10 Fast Facts about Canada’s oil & gas
Canada’s oil and gas industry is not only complex and ever-changing, it has a direct impact on the lives of Canadians across the country. But sometimes it may seem like information about this critical industry is biased or hard to come by. Here are 10 real facts about Canada’s oil and gas industry that highlight its importance to our economy and its commitment to environmental excellence.
1. Canada’s oil and gas industry paid over $500 billion in federal, provincial and local taxes, royalties, and fees since 2000.
2. In 2020, only 33% of the world’s oil production occurred in countries like Canada that Freedom House ranks as “Free.”
Meanwhile, 49% of the world’s oil production occurred in countries that Freedom House ranked as “Not Free,” and 10% in “Partly Free” countries.
3. In 2017, the GDP associated with the Canadian oil and gas sector totalled $128 billion, or 6.4% of the economy.
4. The cumulative value of Canada’s oil and natural gas exports was over $1.94 trillion between 1988 and 2019.
5. Worldwide imports of liquefied natural gas (LNG) rose from 144 billion cubic metres (BCM) in 2000 to 470 BCM in 2019.
The sharpest rise in LNG imports by volume occurred in Asia (up 237 BCM). The Asia-Pacific region, with LNG imports of 346 BCM in 2019, made up 74% of the world share of all LNG imports.
6. The Canada-United States energy pipeline network is a critical component of North American energy security, carrying crude oil, natural gas, and refined petroleum products.
Combined, this pipeline network is over 453,000 kilometres long, 11 times the earth’s circumference.

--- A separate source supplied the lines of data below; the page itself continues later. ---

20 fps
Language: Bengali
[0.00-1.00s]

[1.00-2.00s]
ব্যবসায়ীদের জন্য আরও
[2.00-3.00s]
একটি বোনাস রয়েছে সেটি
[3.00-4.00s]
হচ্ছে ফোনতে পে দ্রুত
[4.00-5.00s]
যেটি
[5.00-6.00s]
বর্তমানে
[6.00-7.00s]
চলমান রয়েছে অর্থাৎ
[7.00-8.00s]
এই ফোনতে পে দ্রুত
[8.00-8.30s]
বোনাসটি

The economic benefits of the Canada‑U.S. energy pipeline network are nearly $60 billion in GDP, providing more than 63,400 jobs in the industry.

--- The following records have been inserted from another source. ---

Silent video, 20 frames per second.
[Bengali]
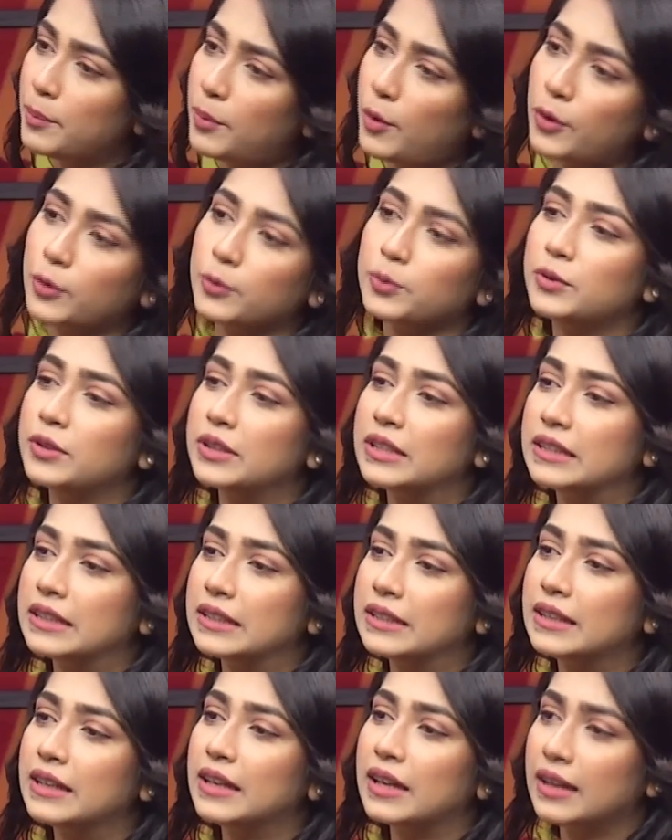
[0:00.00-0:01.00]

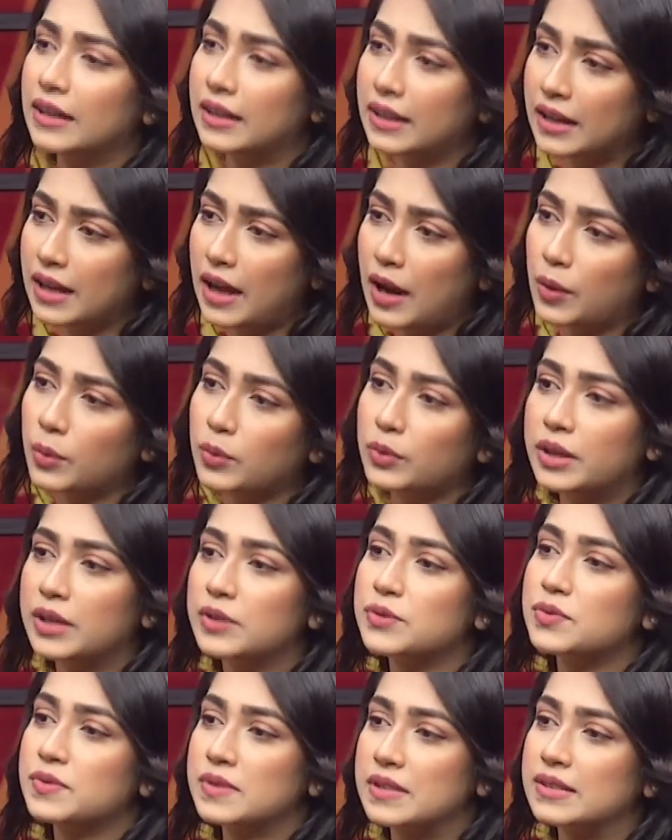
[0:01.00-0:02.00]
পরবর্তীতে কি আরও
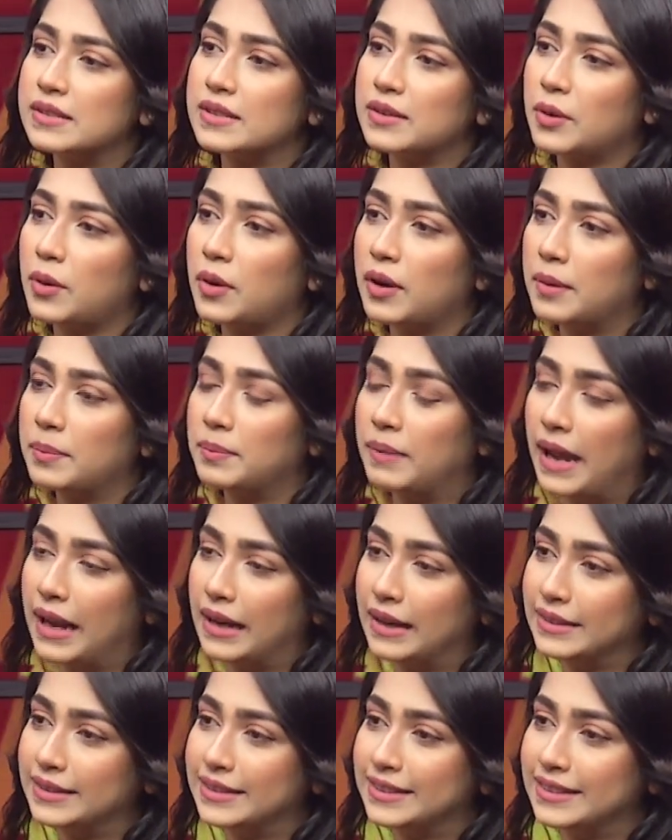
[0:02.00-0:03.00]
কিছু সিজন করার
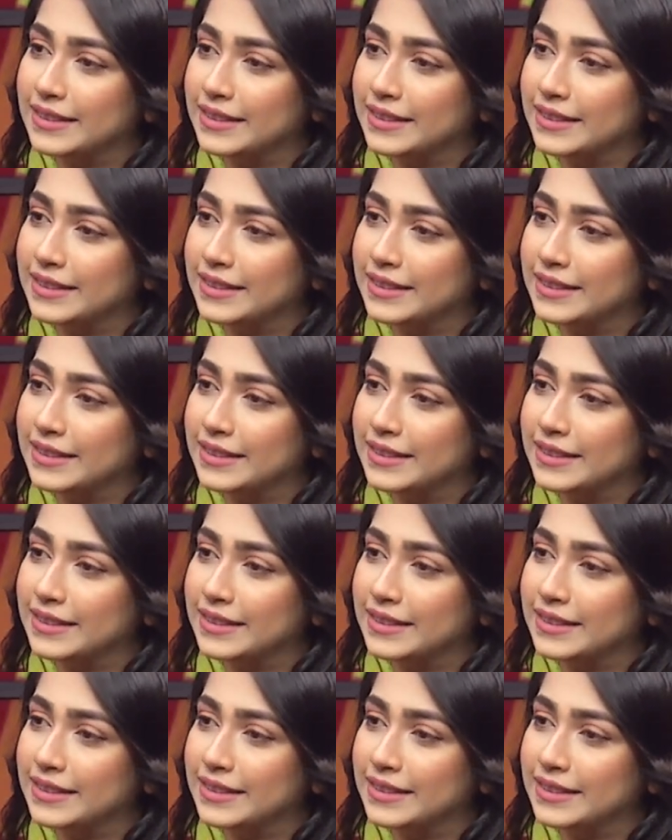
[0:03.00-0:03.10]
প্ল্যান আছে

7. The number of landed immigrants employed in Canada’s oil and gas sector increased to 15,600 in 2020, up from 8,800 in 2006.
In 2020, the average weekly wage for landed immigrants employed in the oil and gas sector was $2,161, compared to the $1,264 weekly average for all industries.
8. Canada’s oil and gas sector is estimated to account for just 0.4% of global GHG emissions.
The oil sands sub-sector itself is estimated to account for just 0.2% of global GHG emissions. Canada’s oil and gas producers spent $3.1 billion on environmental protection in 2019, the highest of all 20 industries surveyed. This is more than one third of total environmental protection spending in Canada, and more than triple the spend of the next-highest industry on the list, mining and quarrying, at $882 million.
9. Canada’s greenhouse gas emissions intensity has fallen by 30% since 2000.
That is, to 0.35 megatonnes of CO2 equivalent per billion dollars of GDP, from 0.50 megatonnes.
10. In 2019, Canadians’ average earnings were highest in oil and gas extraction.
Compare that to $2,740 weekly vs $1,534 in aerospace, $1,427 in motor vehicle manufacturing, and $1,029 for the average of all industries.